The principle of differentiated approach is of great significance for Georgia, as a tailored approach from the EU brings about more opportunities, due to the fact that integratory processes can be undertaken independently both in terms of the time-frame and quality.23 Georgia is outlined as a leading country in the region at high level meetings, as well as in reports of the EaP, with appropriate expectations towards the aspiring country to continue its efforts in the future, retaining the title.24 This is determined by the dynamism, gradual and thorough implementation of the association agenda on behalf of Georgia. Furthermore, membership of the energy commonwealth, special formats focusing on the security dialogue, as well as high-level dialogue with the EU, confirm and solidify Georgia’s leading position even more.25

Retaining the leading status is one of the most significant priorities for Georgia. Therefore, the Georgian government has already incorporated key priorities in this regard into the national plan.26 Dimensions where EU-Georgian cooperation resulted in tangible outcomes were also outlined: the attainment of the visa-free travel regime, participation in the Erasmus+ educational program, Horizon 2020, the European School, increased trade between Georgia and the EU, energy and infrastructure projects.27

According to the former Minister of Foreign Affairs of Georgia, David Zalkaliani, the EaP has considerably aided Georgia in the process of transformation and reformation, helping in terms of further political association and economic integration with the EU. He goes on to note that Georgia is currently a close partner for the EU. This is precisely why Georgia feels ambitious enough to apply for accession in 2024.28 Nevertheless, considering regional developments, namely Russia’s invasion of Ukraine launched on the 24th of February of 2022, Georgia, along with the other two members of the ‘Associated Trio’, opted to accelerate the process, submitting said applications on the 3rd of March of 2022.

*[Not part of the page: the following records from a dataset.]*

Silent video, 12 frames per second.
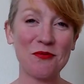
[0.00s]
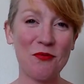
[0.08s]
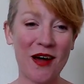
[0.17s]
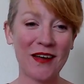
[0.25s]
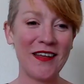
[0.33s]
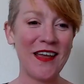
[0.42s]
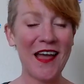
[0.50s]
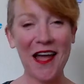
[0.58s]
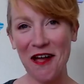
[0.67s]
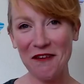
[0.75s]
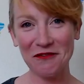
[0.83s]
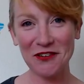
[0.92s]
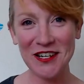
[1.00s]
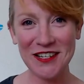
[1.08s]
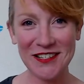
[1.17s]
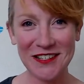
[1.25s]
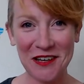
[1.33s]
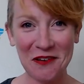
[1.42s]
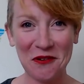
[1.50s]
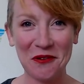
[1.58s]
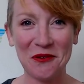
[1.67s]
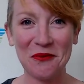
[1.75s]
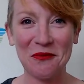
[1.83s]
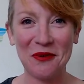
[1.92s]
one every single
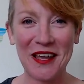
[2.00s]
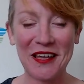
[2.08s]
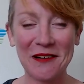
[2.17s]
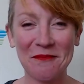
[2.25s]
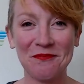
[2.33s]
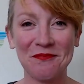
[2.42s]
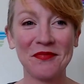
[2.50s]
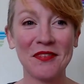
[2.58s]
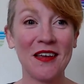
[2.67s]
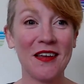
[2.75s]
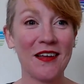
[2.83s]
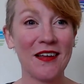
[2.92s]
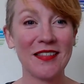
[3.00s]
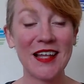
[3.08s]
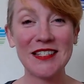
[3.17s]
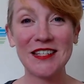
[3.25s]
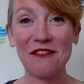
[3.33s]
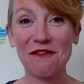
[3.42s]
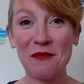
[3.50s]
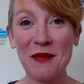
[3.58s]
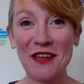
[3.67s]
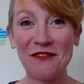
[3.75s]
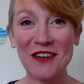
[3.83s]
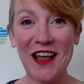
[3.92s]
week. That's it for me
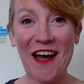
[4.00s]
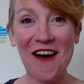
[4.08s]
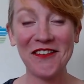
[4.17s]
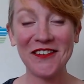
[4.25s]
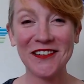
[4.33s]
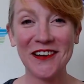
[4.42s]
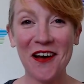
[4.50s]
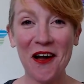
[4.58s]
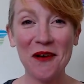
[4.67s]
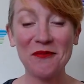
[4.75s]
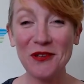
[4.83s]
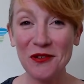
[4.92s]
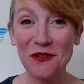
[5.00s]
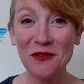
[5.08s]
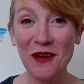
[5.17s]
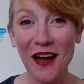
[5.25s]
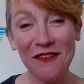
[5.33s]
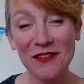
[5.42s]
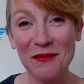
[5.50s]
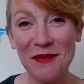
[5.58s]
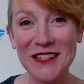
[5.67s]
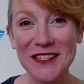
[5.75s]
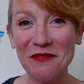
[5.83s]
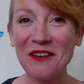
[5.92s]
for now. I hope you have an
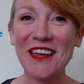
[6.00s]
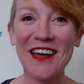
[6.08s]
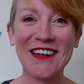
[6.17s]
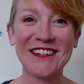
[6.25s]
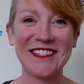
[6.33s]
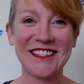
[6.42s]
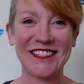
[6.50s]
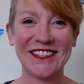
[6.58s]
amazing weekend.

Within the framework of the EaP, in terms of the implementation of the obligations outlined in the Association Agreement, the scope of challenging sectors for Georgia is as follows: transportation, environmental protection and insurance. Reforming said sectors requires large financial assets and is rather unpopular in the short-term.30 Thus, the hindered implementation of reforms across the aforementioned dimensions creates the risk of loss of the status of a leading country within the EaP framework, which, in turn, may result in the slashing of financial aid, mirroring the ‘more for more’ principle with the ‘less for less’ approach.31In this regard, it is necessary to hold continuous communication with the EU providing Brussels with appropriate argumentation.

The premature submitting of the application for accession into the EU reconfirms the significance of the continuation of efficient implementation of the agenda of the Association Agreement. Regardless of the decision reached by the European Commission concerning Georgia’s candidacy (whether Georgia receives the status of a candidate state or the European Perspective), the Association Agreement will remain a crucial tool for the determining of the progress made by Georgia along the path towards European integration.

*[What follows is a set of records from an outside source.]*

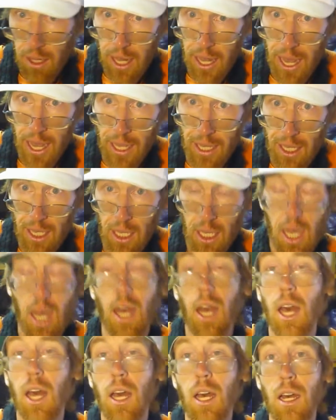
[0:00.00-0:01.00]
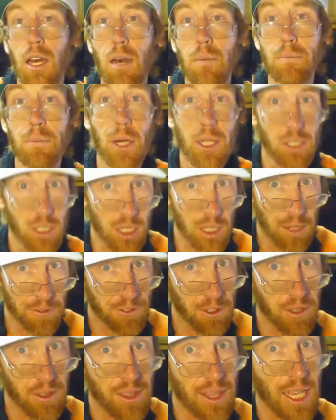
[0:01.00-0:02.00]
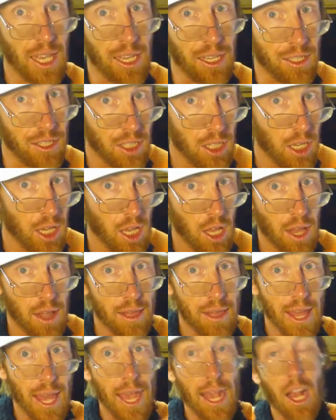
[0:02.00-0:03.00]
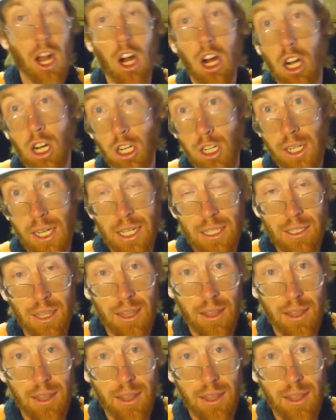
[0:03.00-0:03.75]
like a bunch of different things, they are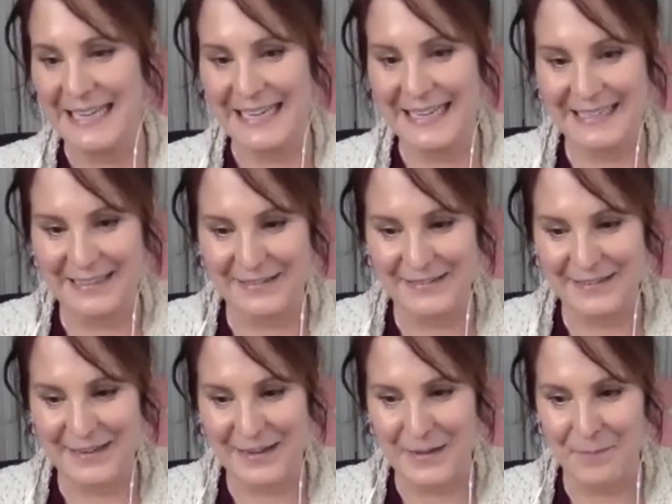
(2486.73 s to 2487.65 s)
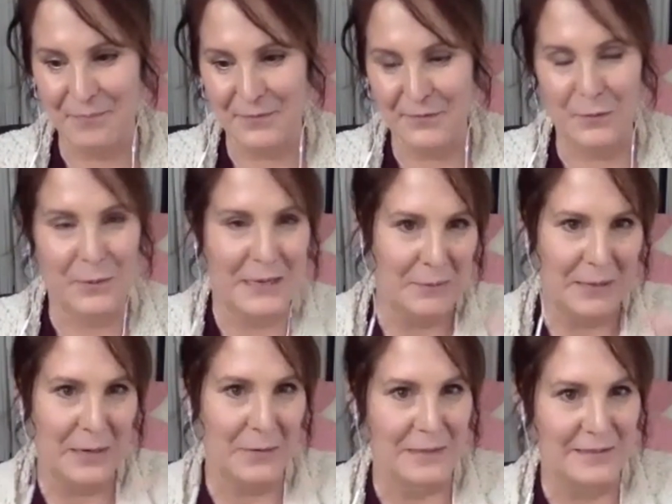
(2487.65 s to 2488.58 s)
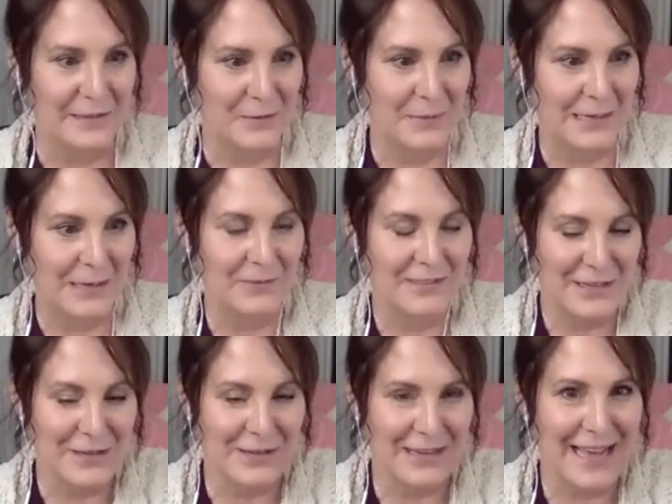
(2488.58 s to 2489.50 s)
And so anyway, I reached out to Rick. I was like, he's got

The five EaP members formulated a joint political declaration during the EaP summit held on December 15, 2021. The declaration outlines EU’s support for the development and attainment of prosperity, peace, stability, as well as sustainability and resilience in the region. Moreover, considering the principles of differentiation and inclusivity, support towards the initiative of the ‘Trio’ regarding the “deepening of cooperation with the EU” was underscored.32The 6th summit of the EaP also emphasized the existing situation for the ‘Trio’. The EU noted the significance of entry into force of the Comprehensive and Enhanced Partnership Agreement signed between the EU and Armenia in March of 2021, as well as the progress made within the framework of the ongoing negotiations with Azerbaijan to sign a similar agreement. Regret was expressed over the withdrawal of Belarus from the project.33An ambitious agenda has been outlined within the framework of the aforementioned declaration. Its aim is to support reforms across the following dimensions: energy security, judiciary, strategic communications, healthcare, environmental protection and digital transformation.34

The specific initiatives of the declaration voiced during the recent summit elucidates the unified position of the EU regarding the future of the EaP. Despite the attempts of the ‘Associated Trio’ to receive a differentiated approach, the EaP, thus, remains a central tool within the framework of EU’s neighbourhood policy.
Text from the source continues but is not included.